Eberron emerged as WoTC's attempt to throw together in one setting all of the various game options that had crept in over the years- an attempt to solve the problem of the ever-growing list of character options and supplements doing increasing violence to the consistency of settings like Faerun and Krynn, or, worse yet from a sales point of view, being nixed entirely by the DM.  Gnomes got a decent bite of the apple in Eberron, getting their own nation (Zilargo), and their own Dragonmarked house, House Sivis, associated with the distinctly gnome-appropriate portfolio of writing and communication.  Races of Stone saw the introduction of a few new gnome subraces- Chaos Gnomes and Whisper Gnomes- and the possibly odd characterization of gnomes as closet philosophers obsessed with the search for truth in the world.

4e was a big step back for gnome-kind.  First, gnomes were kicked out of the Players Handbook, relegated with half-orcs, shifters, and other degenerates to the Players Handbook II.  Secondly, gnomes got a physical makeover that resulted in them looking less like their traditional selves, and more like the protagonists of the Sectaur's cartoon, as they grew taller, skinnier, and gained the shark eyes that WotC inexplicably granted the grey elves in their transition to Eladrin-hood (presumably, Roy Scheider is now frightened by gnomes).  Thirdly and perhaps most irritatingly, previous lore about gnomes was pretty much thrown out the window.  Gnomes are now residents of the Feywild, formerly enslaved by Fomorians, uninterested in technology, and primarily focused on being stealthy.  Any mention of crafts or technology has dropped away from their characterization (even relating to gems or alchemy), as has scholarship.

It's not a complete break with the past.  Illusion is still there, storytelling and music, and humor as well.  But moving the gnomish homeland into the Feywild, reshaping them physically, and throwing a lot more emphasis on stealth and slipping out of site has moved their characterization solidly into territory previously occupied by both Eladrin and Halflings and restored them to the sort of second-banana status they once bore in relation to dwarves.

Following up on their bump from the PHB, gnomes vanished from the Essentials series as well.  They got three new feats in Heroes of the Feywild, mostly focused on enhancing their stealth abilities, but very little in the way of lore expansion.

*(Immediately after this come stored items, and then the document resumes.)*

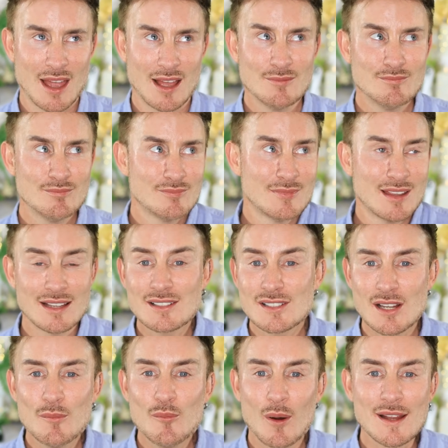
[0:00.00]
and in
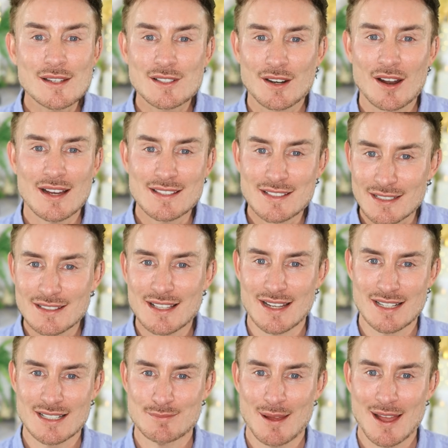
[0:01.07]
some ways that I didn't
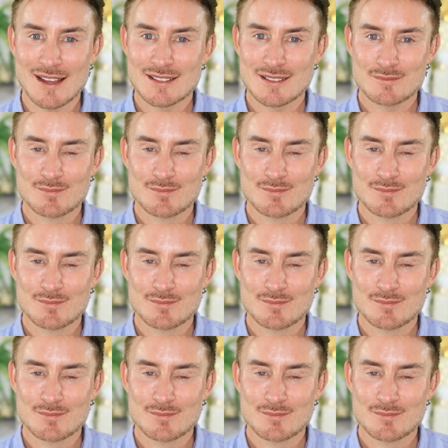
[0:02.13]
expect.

Pathfinder plotted a middle course, adding in a few more fey-ish traits presumably borrowed from 4e, while preserving more of the 3e flavor- particularly when you take into consideration the expanded racial options added for gnomes in the Advanced Players Guide.  Some of the traits adopted for gnomes even seem to be call-backs to features mentioned in the 2e gnome book that were never really referenced in 3e or any other product.

I find myself a bit bummed by the position of gnomes in 4e right now.  There was enough consistency between 2e and 3e that it still felt like the same race, whereas 4e seems like a sharp break.  A sharp break with weird doll eyes.  I can understand wanting to make a sneaky, Fey-dwelling, junior Eladrin race, but I don't really understand why the gnome was re-purposed for that aim.  If WotC wants a new race to do something with (though they haven't done much with them), then make a new race- let people who have been playing a particular race since the 70's keep playing it the way it was.  WotC would never suddenly decide that dwarves were beardless, whip-wielding interior decorators or that elves loved explosives and were covered in warts.  Why turn D&D's resident race of diminutive engineers and sages into bug-eyed invisible flower children, particularly if you aren't going to follow up on it in any interesting way?

Splitting elves into elves and eladrin seems like a much better model to follow.  Give players who want to play a 1e-3e gnome their old race back, and create a new subrace or alternative race of black-eyed fey dwellers.  Or, if you aren't going to take the development of the bug-eyed fey dwellers in any interesting new directions, just leave well enough alone and let people use the thirty years of existing background information and character concepts to inform how they develop their game.  If eladrin-izing the gnomes was a play by WotC to make gnomes more popular among players, it seems like a poor choice.